On October 19th, Cook County Sheriff Tom Dart announced that he will not be enforcing any eviction notices, until banks send him affidavits saying that their paperwork is in order, and that these eviction notices are accurate.
“This is so outrageous and these poor families are being put through this day in and day out by people that don’t do their jobs.” Dart said. “It’s so hard for me to stomach these people because this isn’t just their bike we’re taking away or their car. It’s their house” continued Dart.
This suspension happens in the wake of Bank of America, GMAC/Ally Financial, J.P Morgan/Chase and other banks announcing last week that much of the paperwork they had on foreclosures was missing, wrong, or even forged. Those banks suspended foreclosures until they could get their paperwork in order. On Monday, Bank of America announced that they are now ready to being foreclosure proceedings once again.
Not enforcing foreclosures is not new for Tom Dart. Two years ago, Dart refused to enforce foreclosure on apartment buildings in Cook County. His reasoning was that why should renters be forced to leave because their landlords had financial problems. The enforcement resumed once banks put procedures into place that ensured that people who had paid their rent weren’t being evicted. But, that was a policy that made sense. This newest embargo does not.
First, let’s look at why this foreclosure paperwork scandal was such a potentially bad crisis. The housing market ran red hot for 15 years. Housing values and property values skyrocketed. This was all because of a witch’s brew of easy money lending, forced by the Federal government through the Community Reinvestment Act, and pushed by the Federal Reserve Bank and their low prime interest rates. Add to that Adjustable Rate Mortgages, low to no money down, buying and selling these really bad mortgages and Fannie Mae and Freddie Mac backing all these loans, and you had a recipe for disaster. All of it done in the name of social engineering and giving the little guy a break. It forced property values to go much higher than what they truly were worth. The market was artificially inflated.
Now that the market has collapsed, one thing we need to have happen is to get an accurate picture of how much property really is worth. One way this happens is through foreclosures. The banks foreclose, take possession of the property, and will sell the property for whatever they can get. This process will give the real estate market a true idea of what homes are really worth, sans the inflated market. Without foreclosures, there’s no way to get the market back to where it should be.
The people that took out these sub-prime or, ARM, low or no money down mortgages knew full well that they may not be in a position to afford them. What is worse, so did the banks. And, beyond that, the Federal governments made the banks do it. This entire mess is the result of taking away the concept of personal responsibility. At a certain point, the law is the law and Sheriff Dart’s job is to enforce the law.
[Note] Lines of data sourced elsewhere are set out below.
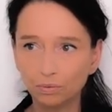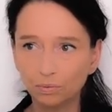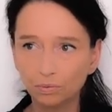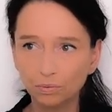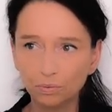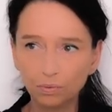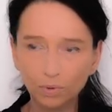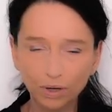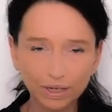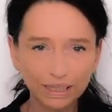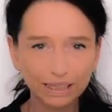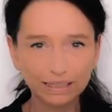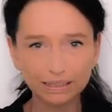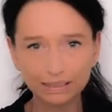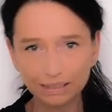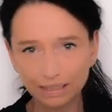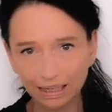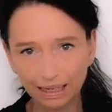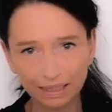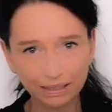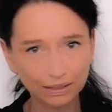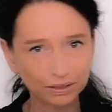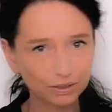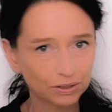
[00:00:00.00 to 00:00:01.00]
what does
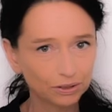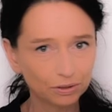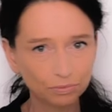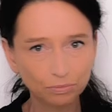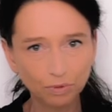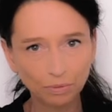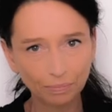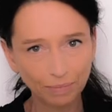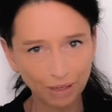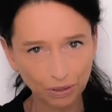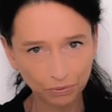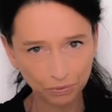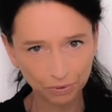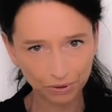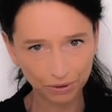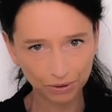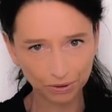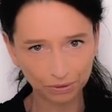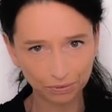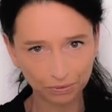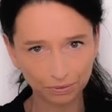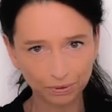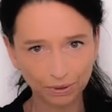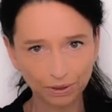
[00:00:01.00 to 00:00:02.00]
that term amount
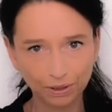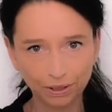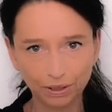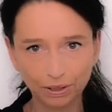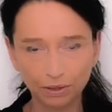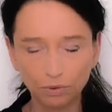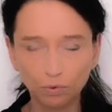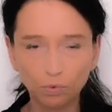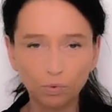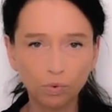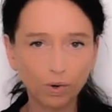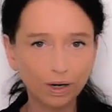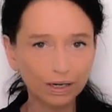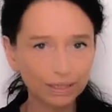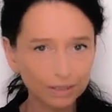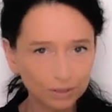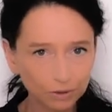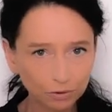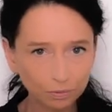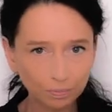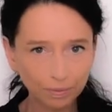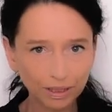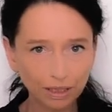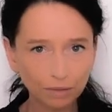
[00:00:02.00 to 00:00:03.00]
to? Why
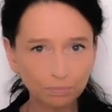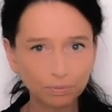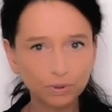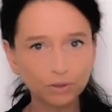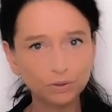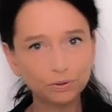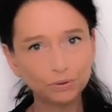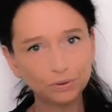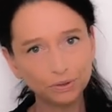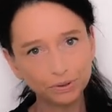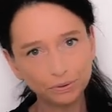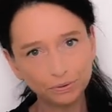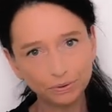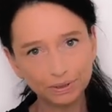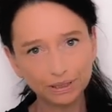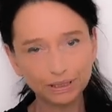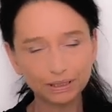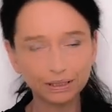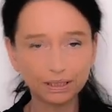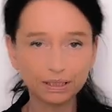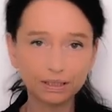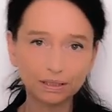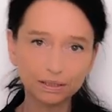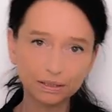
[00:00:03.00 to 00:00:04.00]
do people who use
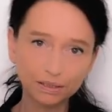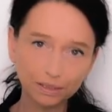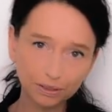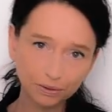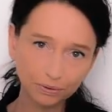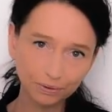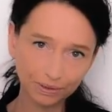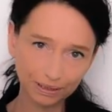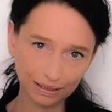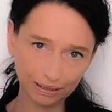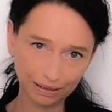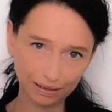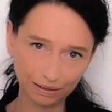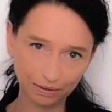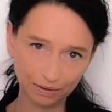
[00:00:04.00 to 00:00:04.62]
it use it?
He does not get to choose which law he gets to enforce and which one he does not.
What Sheriff Dart is doing is nothing more than political pandering. By stopping foreclosures, he looks like he’s taking on those mean, evil, “Mr. Potter” run banks. He makes himself into the knight in shining armor, riding in on the white steed to save these poor innocent families! Never mind that he’s thinking about running for mayor! Never mind that this makes him look really good in neighborhoods hit hard by the mortgage mess. Tom Dart is here to save you from yourself!
The mortgage mess is the result of the elimination of personal responsibility. It is the result of the “consequence – less” society that the American Left continues to promote. Foreclosures, as unappetizing as they may be, are the only way to inject personal responsibility back into the market. And, only in that way, will we truly be able to figure out where we are, and what we need to do get back on our economic feet.